Hansgrohe's Green Vision Beyond Water

Im Bereich der Dusche unterstrichen indes Bette und Dallmer ihre Voreiterposition: Bette zeigte mit "BetteLevel" einen Montagefuß, mit dem sich während des Einbaus jede Duschwanne oder -fläche von 700 x 700 Millimeter bis 1800 × 1000 Millimeter ohne Werkzeug ausrichten lässt. Dallmer präsentiere die erste schwarze Edelstahl-Duschrinne "CeraFloor Select Duo", die in bis zu zwei Metern Länge hergestellt werden kann sowie die gemeinsame Entwässerungslösung von Dallmer und Jung Pumpen, die das Gefälle-Problem bei Badmodernisierungen löst: die Bodenablaufpumpe "Plancofix Connect" ist außergewöhnlich flach und leitet das Duschwasser automatisch in das oft höher liegende Abwasserrohr.
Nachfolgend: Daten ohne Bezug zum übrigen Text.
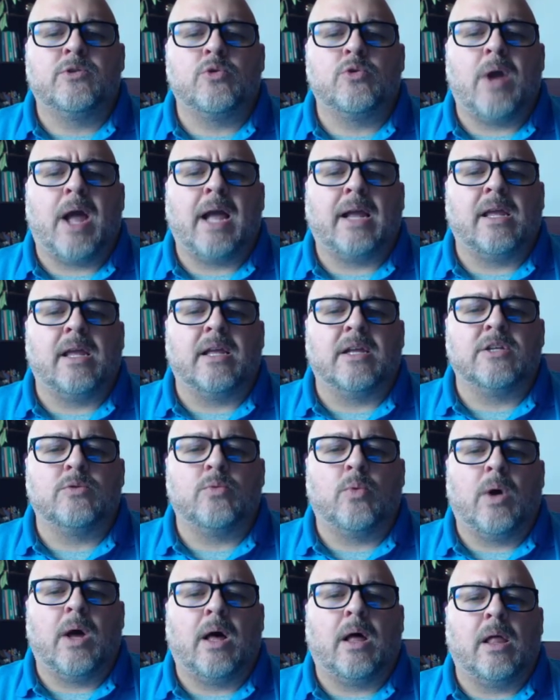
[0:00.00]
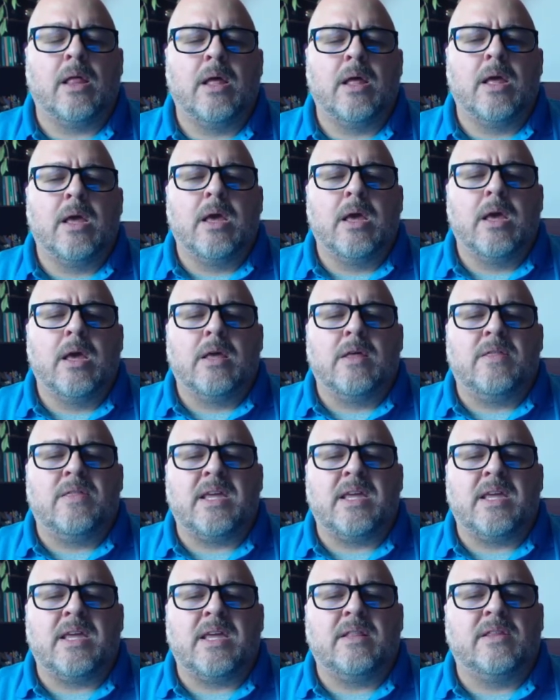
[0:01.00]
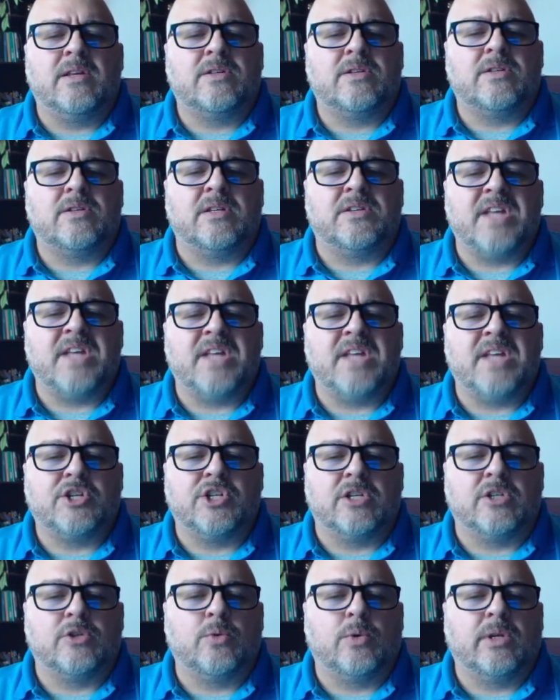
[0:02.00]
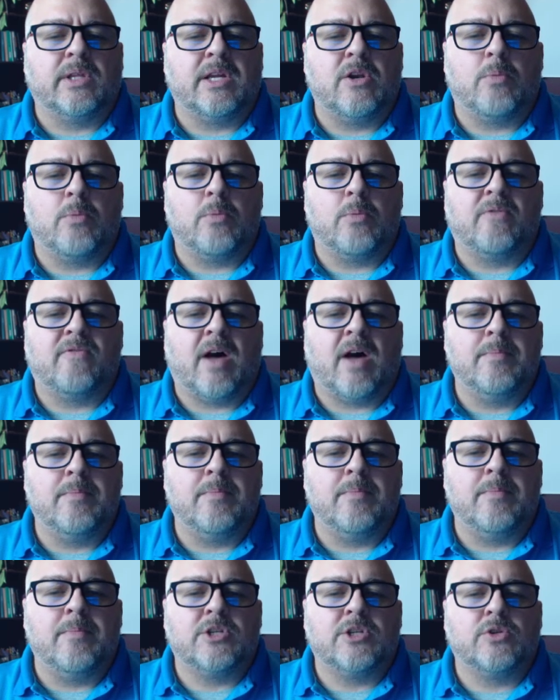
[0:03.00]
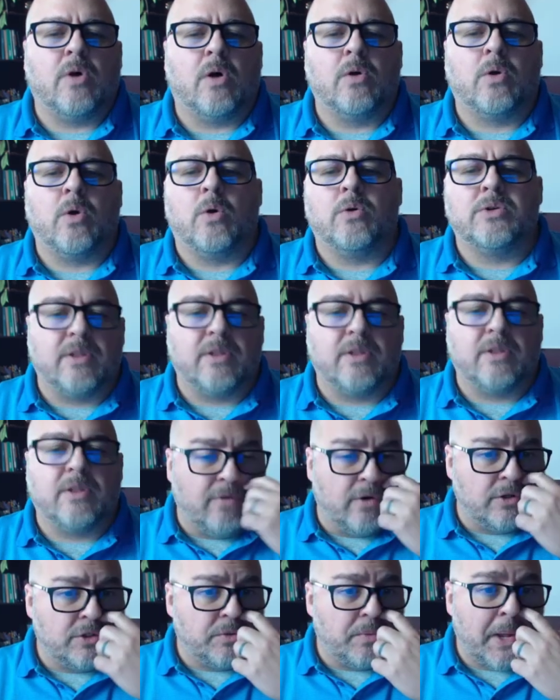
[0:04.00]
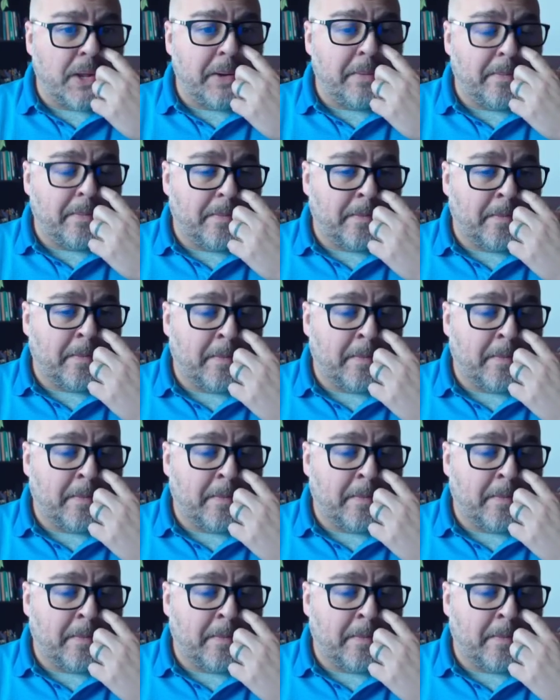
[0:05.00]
tracking as well. The sections really don't provide much. So I'll go to the first one.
Auch Ideen für das barrierefreie Bad waren auf der ISH zu entdecken, die über die klassischen Handläufe hinaus gingen – wie bei Kermi, die für die Beschlagduschkabine "Mena" eine Pendel-Falt-Lösung vorstellte, die für Einstiegsfreiheit sorgt und platzsparend ist. KWC zeigte mit den "Medcare" Waschtischen eine unterfahrbare Lösung mit Haltegriffen, die in den kunstharzgebundenem Mineralwerkstoff integriert sind. Zudem konnten in einer Sonderschau des Zentralverbandes Sanitär Heizung Klima zahlreiche pflegegerechte Badkonzepte in Virtuell- und Augmented-Reality erlebt werden.

Die ISH 2023 bot so viele spannende Prototypen und Produkte, die mit Bedacht auf den Klimaschutz entwickelt wurden, wie Baddesigns, die das Badezimmer als Wohnraum unterstreichen und den NutzerInnen eine holistische Entspannung bieten. Man konnte spüren, das sich die mitunter konservativen Strukturen der SHK-Branche in den letzten vier Jahren gelockert haben – zugunsten eines nachhaltigen Zusammenwirkens, das Zukunft hat.